Iraq and “the New Fusionism”

Dan McCarthy continues the discussion on the Iraq war’s political effects: The answer, I argue, is that foreign policy is not just about foreign policy, it’s also about religion, sex, fears of radicalism, shame, and any number of other psychological qualities that can be addressed under the rubric of “culture.” That seems plausible, and it […]

Dan McCarthy continues the discussion on the Iraq war’s political effects:

The answer, I argue, is that foreign policy is not just about foreign policy, it’s also about religion, sex, fears of radicalism, shame, and any number of other psychological qualities that can be addressed under the rubric of “culture.”

That seems plausible, and it seems particularly true of Bush-era foreign policy and the post-Bush idea of what Noah Millman called “war as culture war.” When Bush was still popular, the movement conservative right identified almost completely with him and his foreign policy agenda, and some supporters went so far as to link support for Bush’s aggressive foreign policy closely with advancing social conservative goals at home. When all of these things can be described in the extremely vague language of “values” (e.g., “values-based foreign policy,” “values voters,” etc.), it becomes a little easier to elide the differences between them. This is how Bottum put it in his case for “new fusionism”:

Those who believe the murderousness of abortion to be the fundamental moral issue of our times and those who see the forceful defeat of global, anti-Western Islamicism as the most pressing political concern we face–pro-life social conservatives and the foreign-policy neoconservatives, in other words—seem to be increasingly voting together, meeting together, and thinking together. If you want to advance the pro-life cause, you will quickly find yourself seated beside those who support an activist, interventionist, and moralist foreign policy for the United States. And, conversely, if you are serious about the war on terror, you will soon discover that you are mingling with those fighting against abortion.

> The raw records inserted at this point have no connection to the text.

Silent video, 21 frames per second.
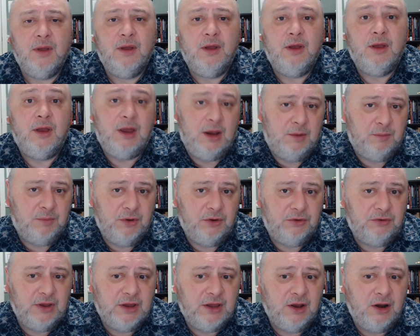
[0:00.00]
In
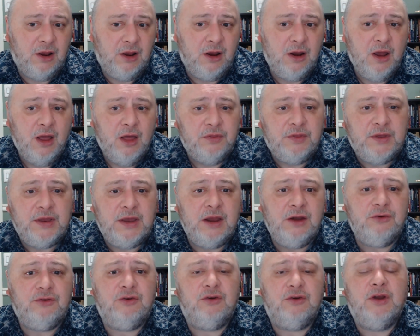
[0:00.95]
particular, the
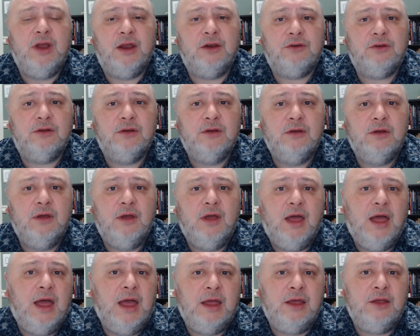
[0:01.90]
internet
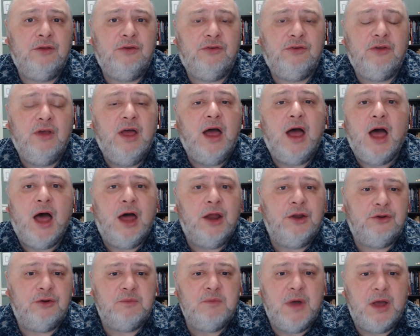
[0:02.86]
has
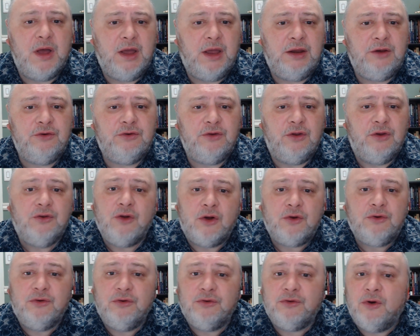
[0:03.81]
undermined
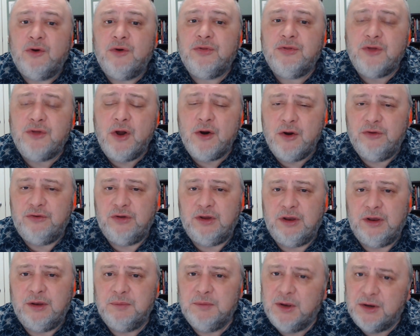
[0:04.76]
doctors'
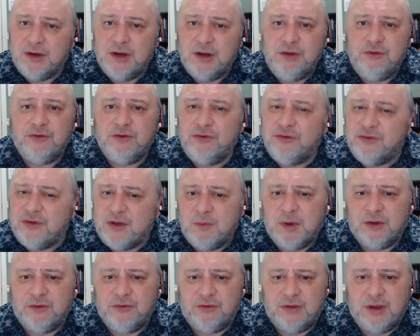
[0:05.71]
authority, at least to some
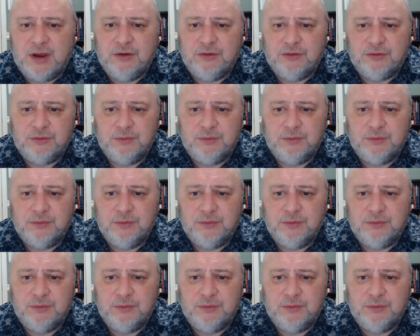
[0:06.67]
extent.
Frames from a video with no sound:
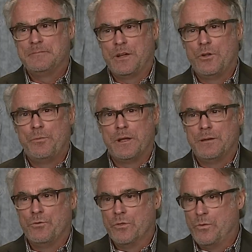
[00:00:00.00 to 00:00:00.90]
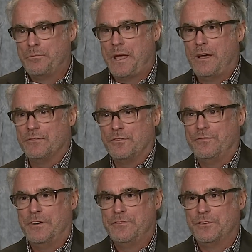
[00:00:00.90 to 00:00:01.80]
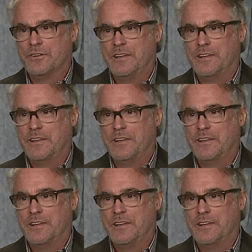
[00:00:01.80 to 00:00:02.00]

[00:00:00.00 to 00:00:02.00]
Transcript: I would hope I get more than one pound for 500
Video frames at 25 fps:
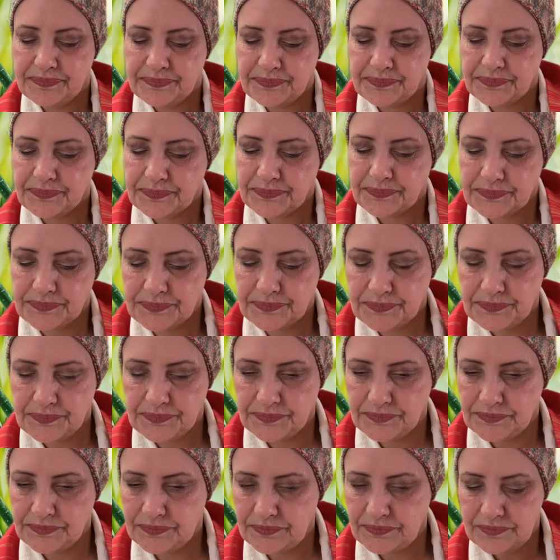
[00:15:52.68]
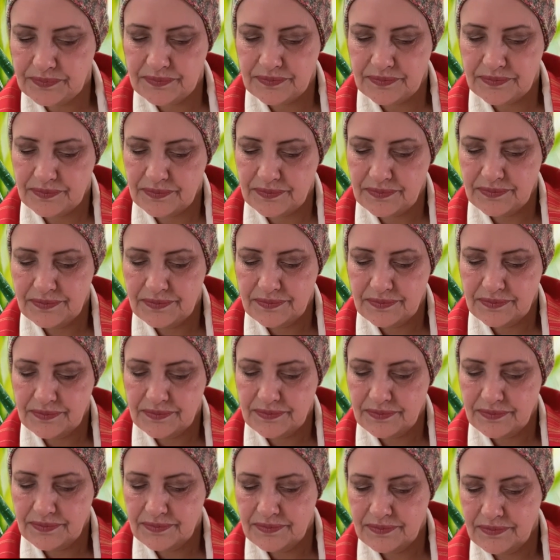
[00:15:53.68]

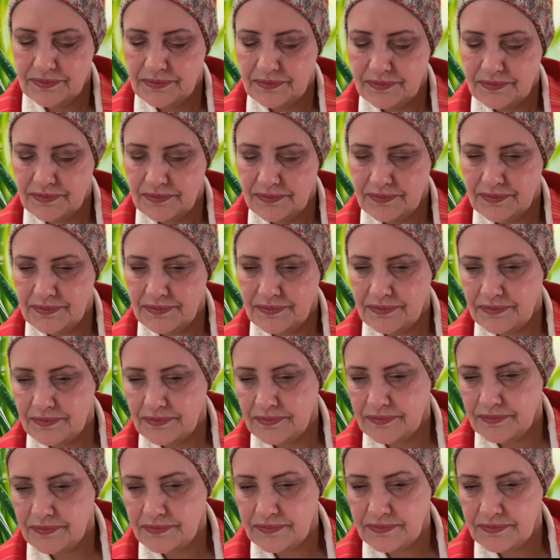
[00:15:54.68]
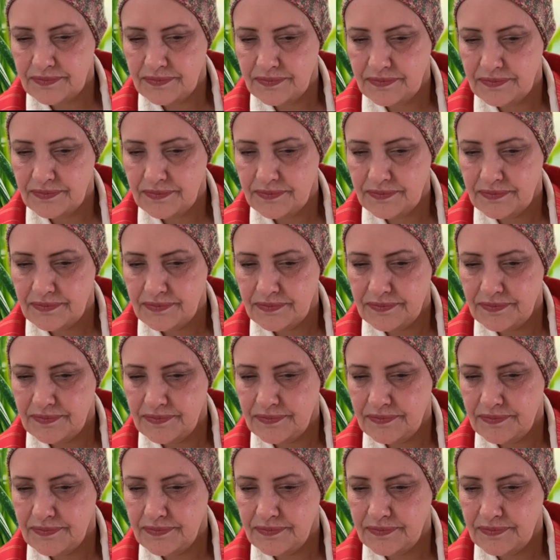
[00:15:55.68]

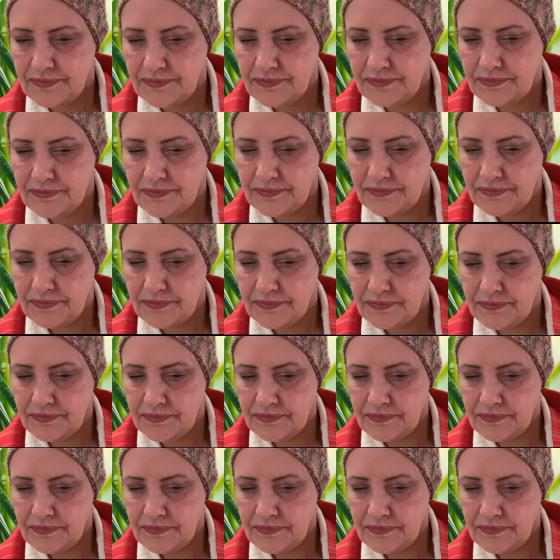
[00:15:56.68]
(no one is talking)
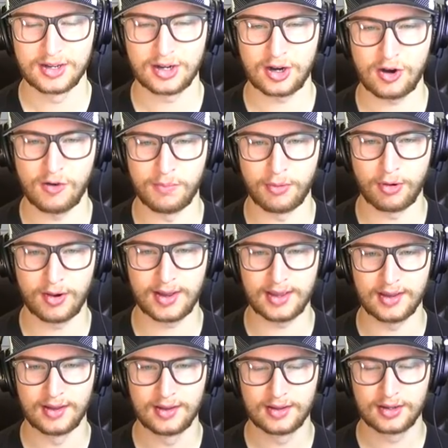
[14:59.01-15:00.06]
Oh
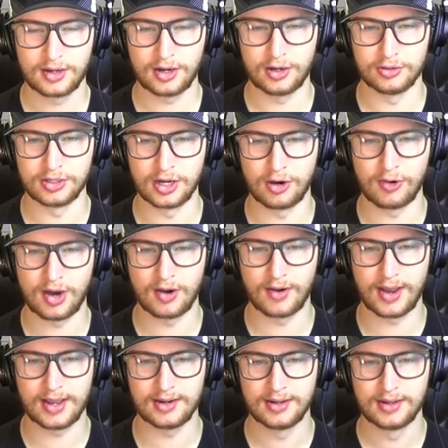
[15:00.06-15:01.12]
boy. Oh no. All
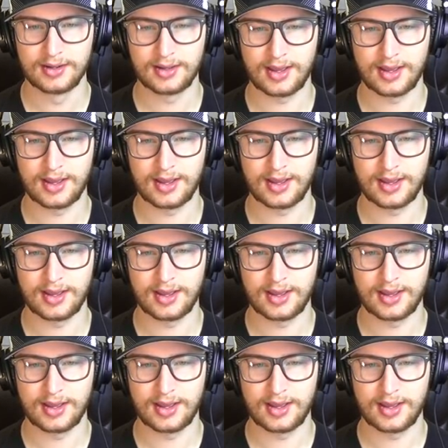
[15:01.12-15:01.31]
right.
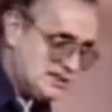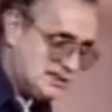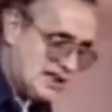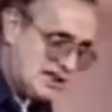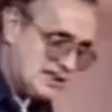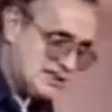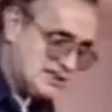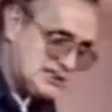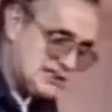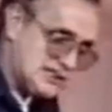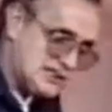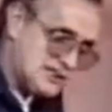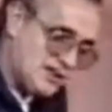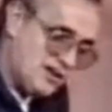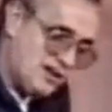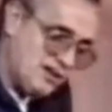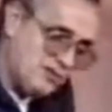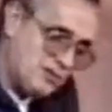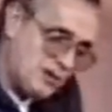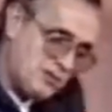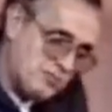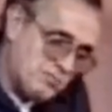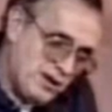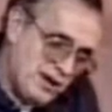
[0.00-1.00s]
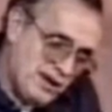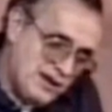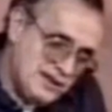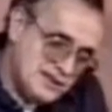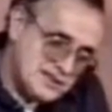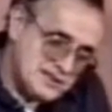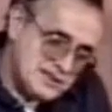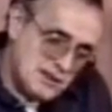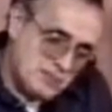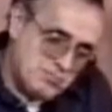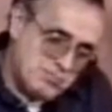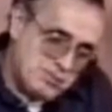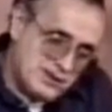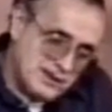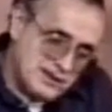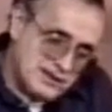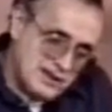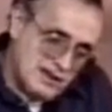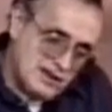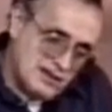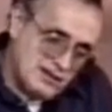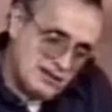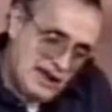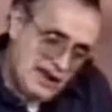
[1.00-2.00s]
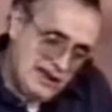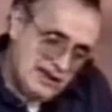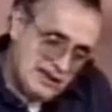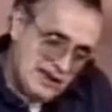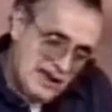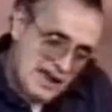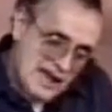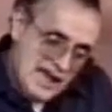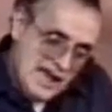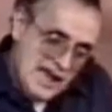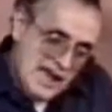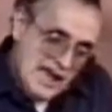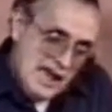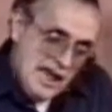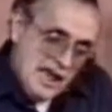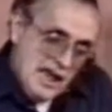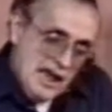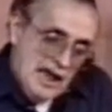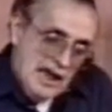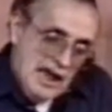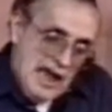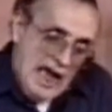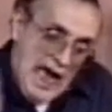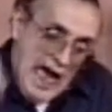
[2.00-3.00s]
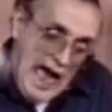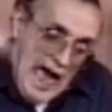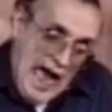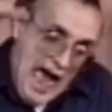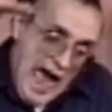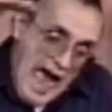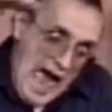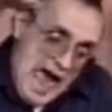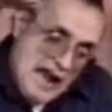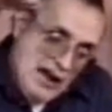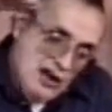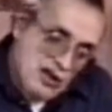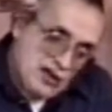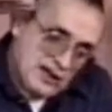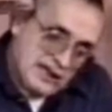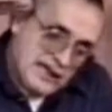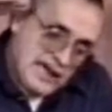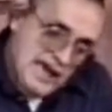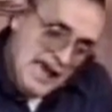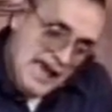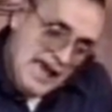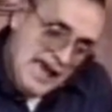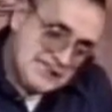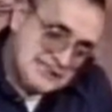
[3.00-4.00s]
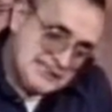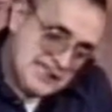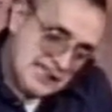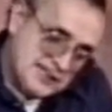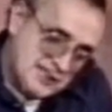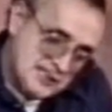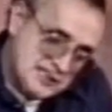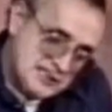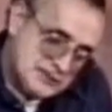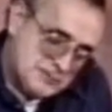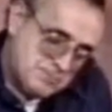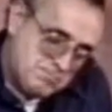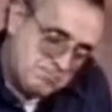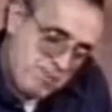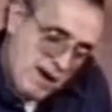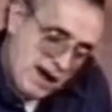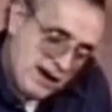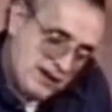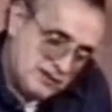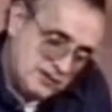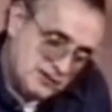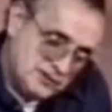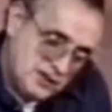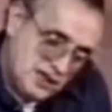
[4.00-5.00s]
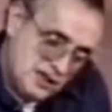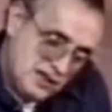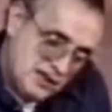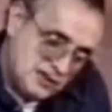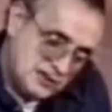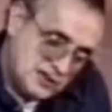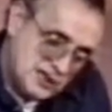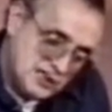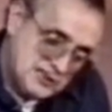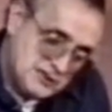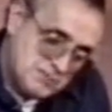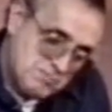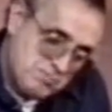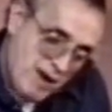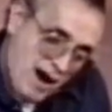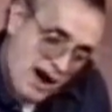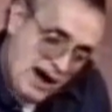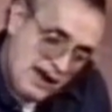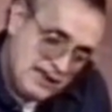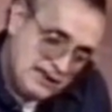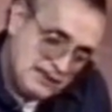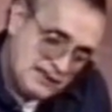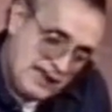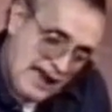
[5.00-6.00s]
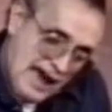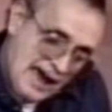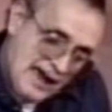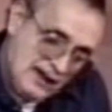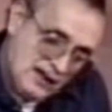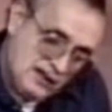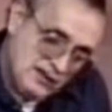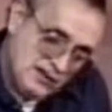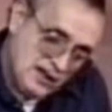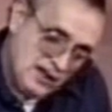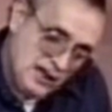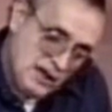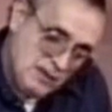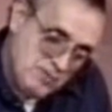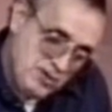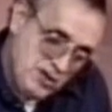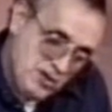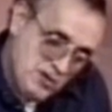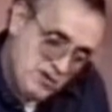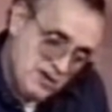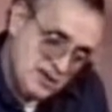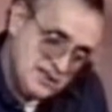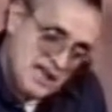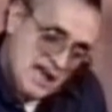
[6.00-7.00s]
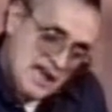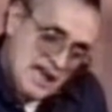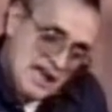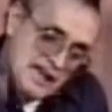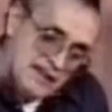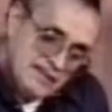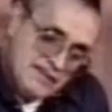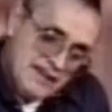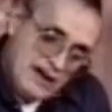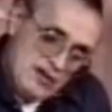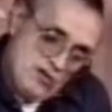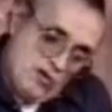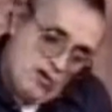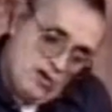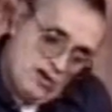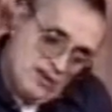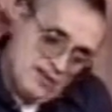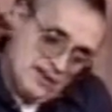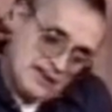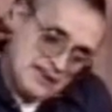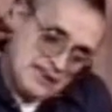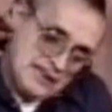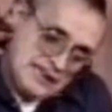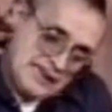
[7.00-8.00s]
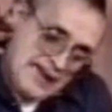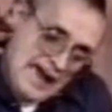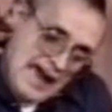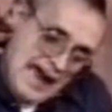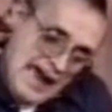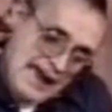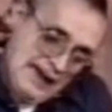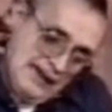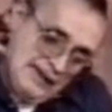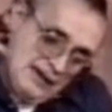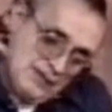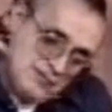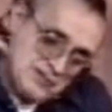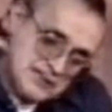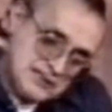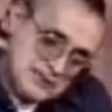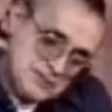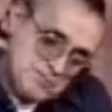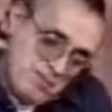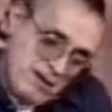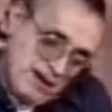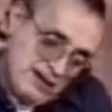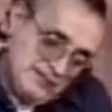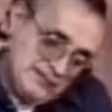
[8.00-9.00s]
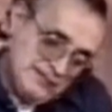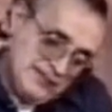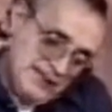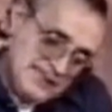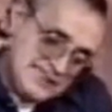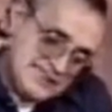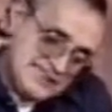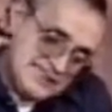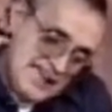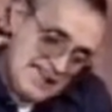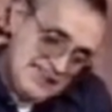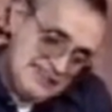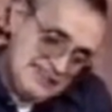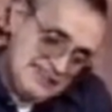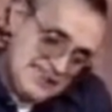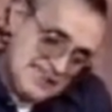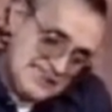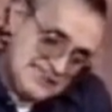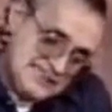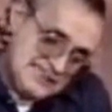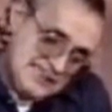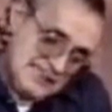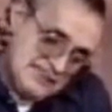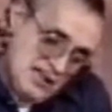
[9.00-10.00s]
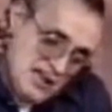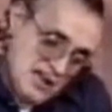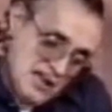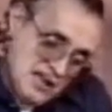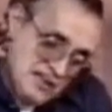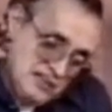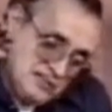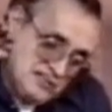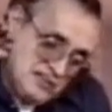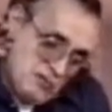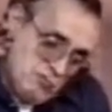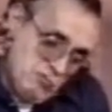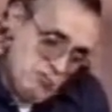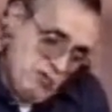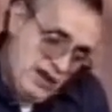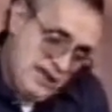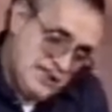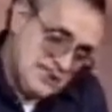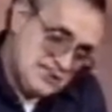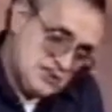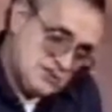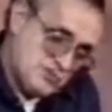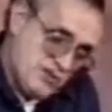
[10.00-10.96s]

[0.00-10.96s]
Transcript: Genesis 31, page 8. And look, he said the spotted cattle are going to be yours, then all the cattle that were speckled, and he said this, and the ring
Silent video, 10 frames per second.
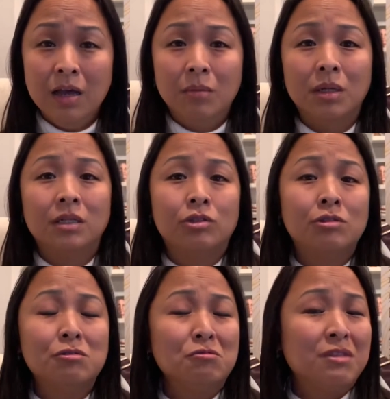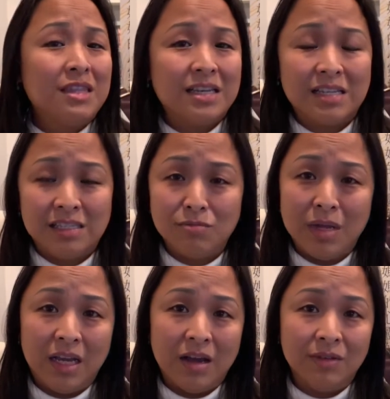But the truth is
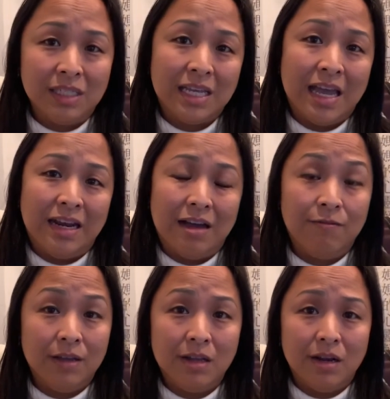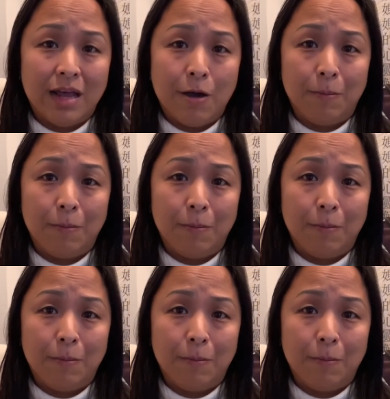many of us cannot figure it out.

These issues have nothing in common, so even after all this time it’s still strange to see them paired together like this. To the extent that there is a connection between social conservatism and foreign policy debate, pro-life activists should be on the other side of the debate from pro-war advocates, but the reality is that most of them have not been. I happen to think that a political alliance between social conservatives and hawkish interventionists makes no sense, but the point here is that the alliance existed (and still exists) even if there is no coherent intellectual argument to defend it. The key phrase here is “moralist foreign policy”: interventionists think their foreign policy is a moral one, and talk incessantly about “moral clarity,” and this is the sort of language that ends up appealing to many social conservatives and it also gets confused with social conservative arguments on completely different subjects. Interventionists encourage this confusion when they misleadingly frame foreign policy debates in terms of morality vs. moral relativism.

Bottum continued later in his essay:

If the toppling of Saddam Hussein’s regime must be treated as a battle in the culture wars, then it is a battle whose opponents were defined long before.

Of course, it has mostly been advocates for the invasion that wanted to define the Iraq war as a battle in the culture wars, and Bottum’s essay was a later attempt to define the meaning of that battle. As Bottum saw it, the “desire to find intellectual and moral seriousness in one realm can breed the desire to find intellectual and moral seriousness in another.” The idea that support for invading Iraq reflects “intellectual and moral seriousness” was risible then and later, but the conceit that it does helps to explain why so many social conservatives have thrown their support behind an ideologically-driven foreign policy and how that kind of foreign policy undermines otherwise unrelated arguments of its supporters when it fails.